*** INPUT DATA ***

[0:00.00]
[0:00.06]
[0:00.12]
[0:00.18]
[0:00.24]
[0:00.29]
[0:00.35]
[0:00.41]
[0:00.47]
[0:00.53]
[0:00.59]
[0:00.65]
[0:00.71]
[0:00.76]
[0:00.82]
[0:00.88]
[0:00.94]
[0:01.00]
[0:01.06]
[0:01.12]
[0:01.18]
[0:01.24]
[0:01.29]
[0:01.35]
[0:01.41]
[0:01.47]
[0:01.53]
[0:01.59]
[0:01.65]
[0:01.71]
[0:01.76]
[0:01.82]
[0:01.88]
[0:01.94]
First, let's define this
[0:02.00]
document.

*** End of INPUT DATA ***

#### WHAT THIS TASK INVOLVES
Produce the whole listing once more, exactly.

#### OUTPUT OF THE TASK
[0:00.00]
[0:00.06]
[0:00.12]
[0:00.18]
[0:00.24]
[0:00.29]
[0:00.35]
[0:00.41]
[0:00.47]
[0:00.53]
[0:00.59]
[0:00.65]
[0:00.71]
[0:00.76]
[0:00.82]
[0:00.88]
[0:00.94]
[0:01.00]
[0:01.06]
[0:01.12]
[0:01.18]
[0:01.24]
[0:01.29]
[0:01.35]
[0:01.41]
[0:01.47]
[0:01.53]
[0:01.59]
[0:01.65]
[0:01.71]
[0:01.76]
[0:01.82]
[0:01.88]
[0:01.94]
First, let's define this
[0:02.00]
document.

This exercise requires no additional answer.